Floating point routine doubles execution time when using intrinsic functions elsewhere in program

Zhao Li

Hi,

I am trying to benchmark 3 FFT routines(2 fixed DSP_fft16x16(), DSP_fft16x32(), 1 floating DSPF_sp_fftSPxSP() ) on C6A8167 DSP running at 1.5GHz. Since my input data are real of size 2N (N=16384) I need to convert them into complex sequence of size N for these FFTs. After taking size N complex FFTs, I need to perform a split function to get back to the FFT of the original real sequence.

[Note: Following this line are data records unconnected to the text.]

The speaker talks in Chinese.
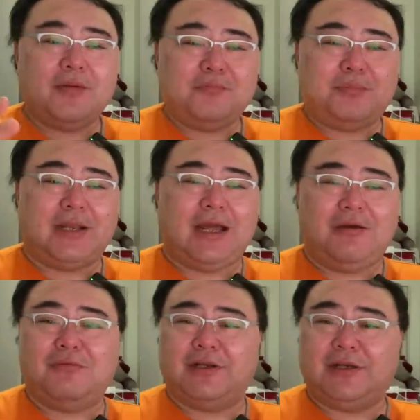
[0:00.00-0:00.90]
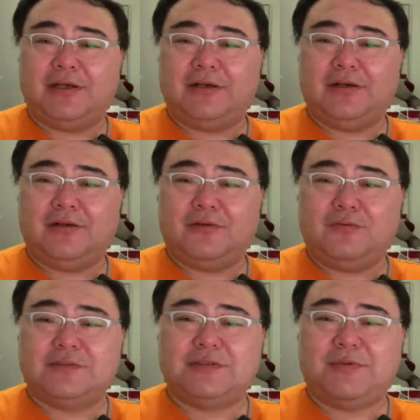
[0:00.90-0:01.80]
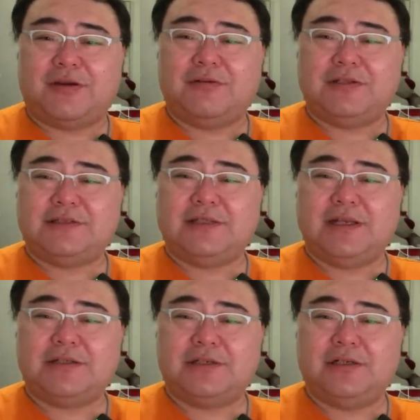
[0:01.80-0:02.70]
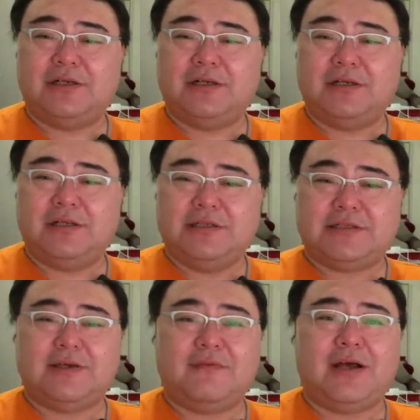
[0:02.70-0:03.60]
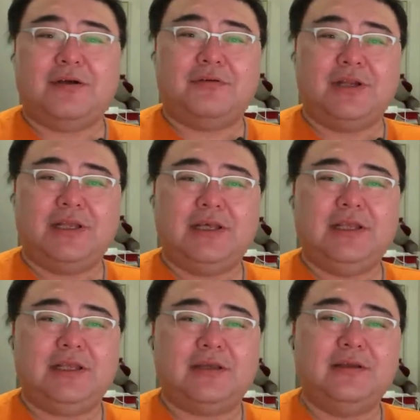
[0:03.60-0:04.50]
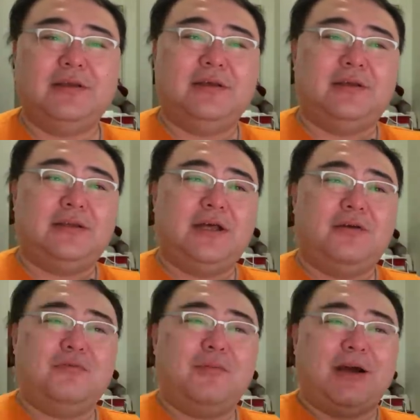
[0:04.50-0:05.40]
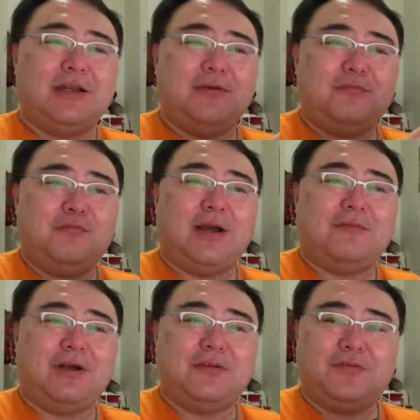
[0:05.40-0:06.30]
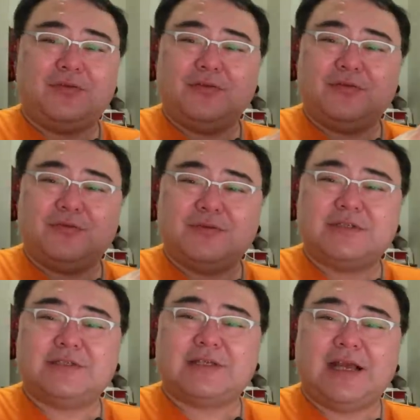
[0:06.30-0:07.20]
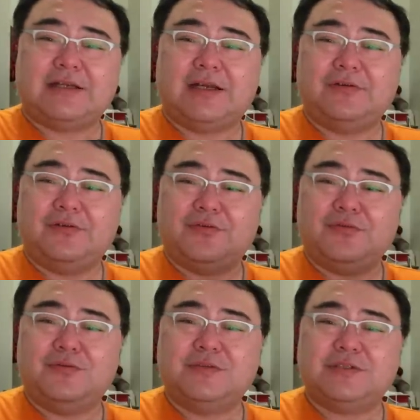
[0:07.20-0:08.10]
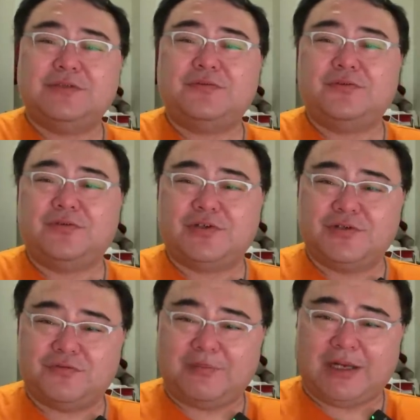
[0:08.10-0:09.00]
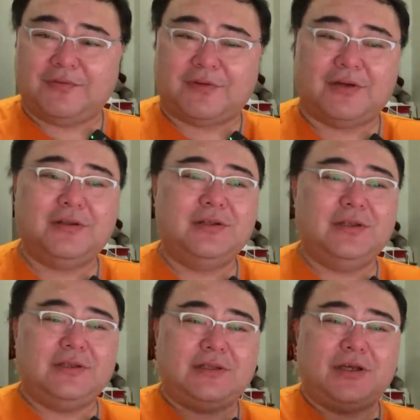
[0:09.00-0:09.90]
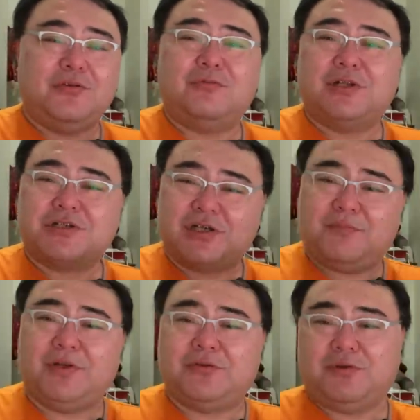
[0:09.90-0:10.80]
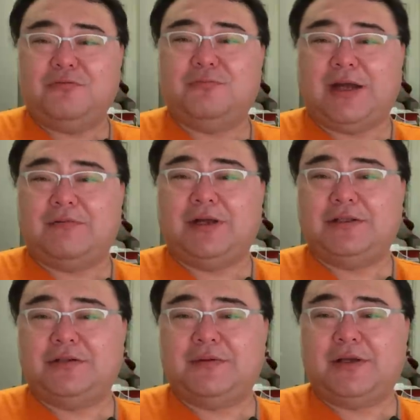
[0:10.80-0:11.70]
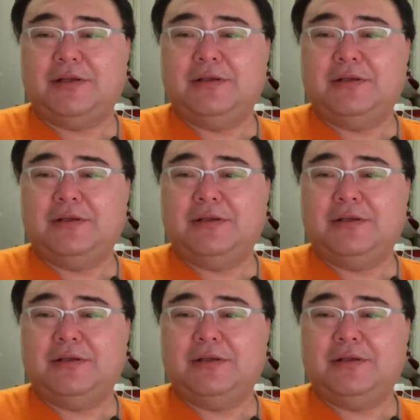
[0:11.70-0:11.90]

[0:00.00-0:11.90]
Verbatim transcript: 本来我这个公司比方说今年挣了1000万或者1个亿，那我把这500万算作公司财产，就是从公司去支出买这房，等于我的成本多了500万，对吧？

I am using TI compiler V7.3.1 with -O3 optimization, COFF output.

The floating point split function (as shown below) increased its execution time from 0.844ms to 1.801ms after I used some intrinsic functions (_dotp2/_dotpn2/_rotl) for one of the fixed point split routines. If I just use standard ANSI C for that fixed point split routine, then the following floating point split routine will run for about 0.844 ms.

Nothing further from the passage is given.